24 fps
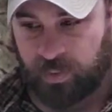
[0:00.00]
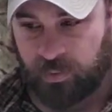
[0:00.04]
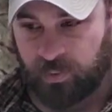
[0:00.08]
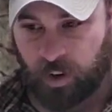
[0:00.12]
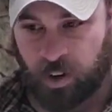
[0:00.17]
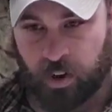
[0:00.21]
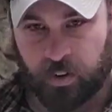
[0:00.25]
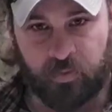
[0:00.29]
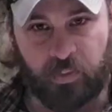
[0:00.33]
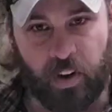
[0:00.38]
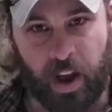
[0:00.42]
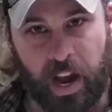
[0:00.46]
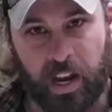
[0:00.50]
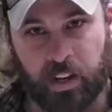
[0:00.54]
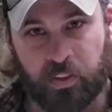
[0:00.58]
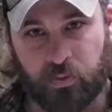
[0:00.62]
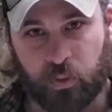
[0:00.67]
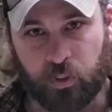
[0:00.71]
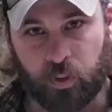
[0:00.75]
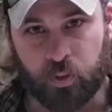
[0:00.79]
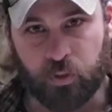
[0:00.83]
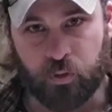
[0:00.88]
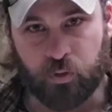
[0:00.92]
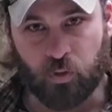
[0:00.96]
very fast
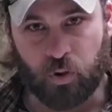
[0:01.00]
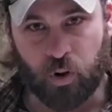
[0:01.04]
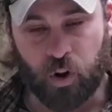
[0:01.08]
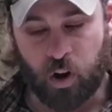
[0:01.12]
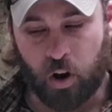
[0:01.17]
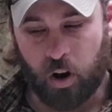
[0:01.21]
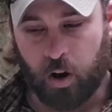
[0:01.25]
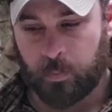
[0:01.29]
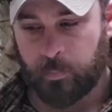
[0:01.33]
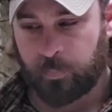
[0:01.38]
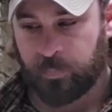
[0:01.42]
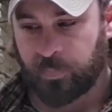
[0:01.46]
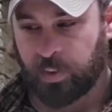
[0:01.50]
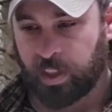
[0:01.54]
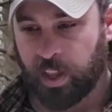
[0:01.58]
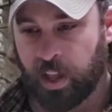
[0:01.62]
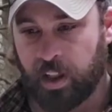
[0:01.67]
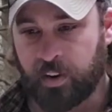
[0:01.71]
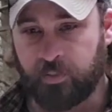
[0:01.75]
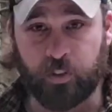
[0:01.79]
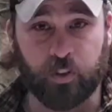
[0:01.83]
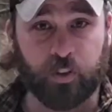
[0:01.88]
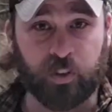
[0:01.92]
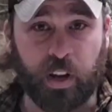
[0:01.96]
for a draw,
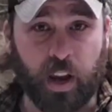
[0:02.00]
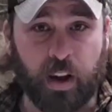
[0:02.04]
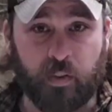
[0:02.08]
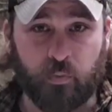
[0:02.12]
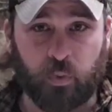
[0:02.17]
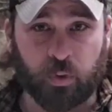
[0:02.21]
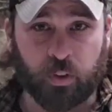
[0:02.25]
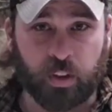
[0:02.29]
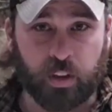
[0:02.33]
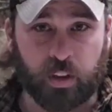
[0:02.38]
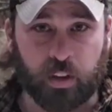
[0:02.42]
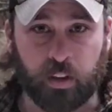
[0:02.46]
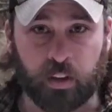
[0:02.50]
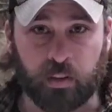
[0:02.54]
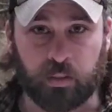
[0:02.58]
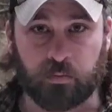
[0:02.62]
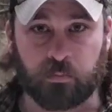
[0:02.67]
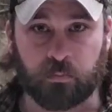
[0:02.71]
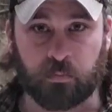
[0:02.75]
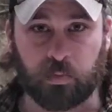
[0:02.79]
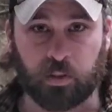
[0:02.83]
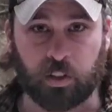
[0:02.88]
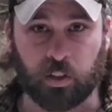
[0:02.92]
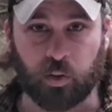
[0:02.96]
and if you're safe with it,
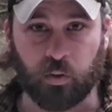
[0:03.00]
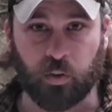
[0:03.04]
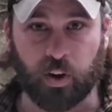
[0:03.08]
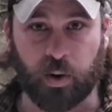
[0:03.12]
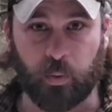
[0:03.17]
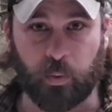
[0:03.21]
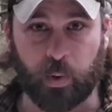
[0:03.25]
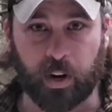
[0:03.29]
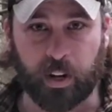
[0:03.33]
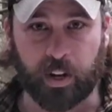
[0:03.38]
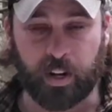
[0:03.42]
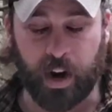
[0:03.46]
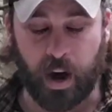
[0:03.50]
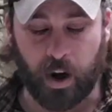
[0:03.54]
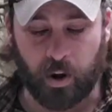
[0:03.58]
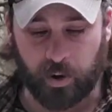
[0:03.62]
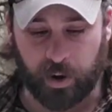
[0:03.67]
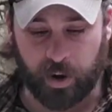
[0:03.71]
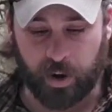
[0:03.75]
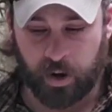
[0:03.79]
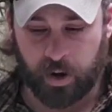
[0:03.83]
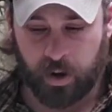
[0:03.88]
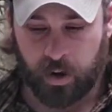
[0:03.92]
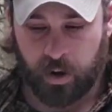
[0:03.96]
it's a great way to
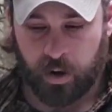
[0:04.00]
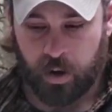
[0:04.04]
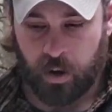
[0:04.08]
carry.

▬▬▬▬▬▬▬▬▬▬

> [REQUIRED WORK]
All entries above must be printed again verbatim, with images excluded.

> [SOLUTION TO THE EXERCISE]
24 fps
[0:00.00]
[0:00.04]
[0:00.08]
[0:00.12]
[0:00.17]
[0:00.21]
[0:00.25]
[0:00.29]
[0:00.33]
[0:00.38]
[0:00.42]
[0:00.46]
[0:00.50]
[0:00.54]
[0:00.58]
[0:00.62]
[0:00.67]
[0:00.71]
[0:00.75]
[0:00.79]
[0:00.83]
[0:00.88]
[0:00.92]
[0:00.96]
very fast
[0:01.00]
[0:01.04]
[0:01.08]
[0:01.12]
[0:01.17]
[0:01.21]
[0:01.25]
[0:01.29]
[0:01.33]
[0:01.38]
[0:01.42]
[0:01.46]
[0:01.50]
[0:01.54]
[0:01.58]
[0:01.62]
[0:01.67]
[0:01.71]
[0:01.75]
[0:01.79]
[0:01.83]
[0:01.88]
[0:01.92]
[0:01.96]
for a draw,
[0:02.00]
[0:02.04]
[0:02.08]
[0:02.12]
[0:02.17]
[0:02.21]
[0:02.25]
[0:02.29]
[0:02.33]
[0:02.38]
[0:02.42]
[0:02.46]
[0:02.50]
[0:02.54]
[0:02.58]
[0:02.62]
[0:02.67]
[0:02.71]
[0:02.75]
[0:02.79]
[0:02.83]
[0:02.88]
[0:02.92]
[0:02.96]
and if you're safe with it,
[0:03.00]
[0:03.04]
[0:03.08]
[0:03.12]
[0:03.17]
[0:03.21]
[0:03.25]
[0:03.29]
[0:03.33]
[0:03.38]
[0:03.42]
[0:03.46]
[0:03.50]
[0:03.54]
[0:03.58]
[0:03.62]
[0:03.67]
[0:03.71]
[0:03.75]
[0:03.79]
[0:03.83]
[0:03.88]
[0:03.92]
[0:03.96]
it's a great way to
[0:04.00]
[0:04.04]
[0:04.08]
carry.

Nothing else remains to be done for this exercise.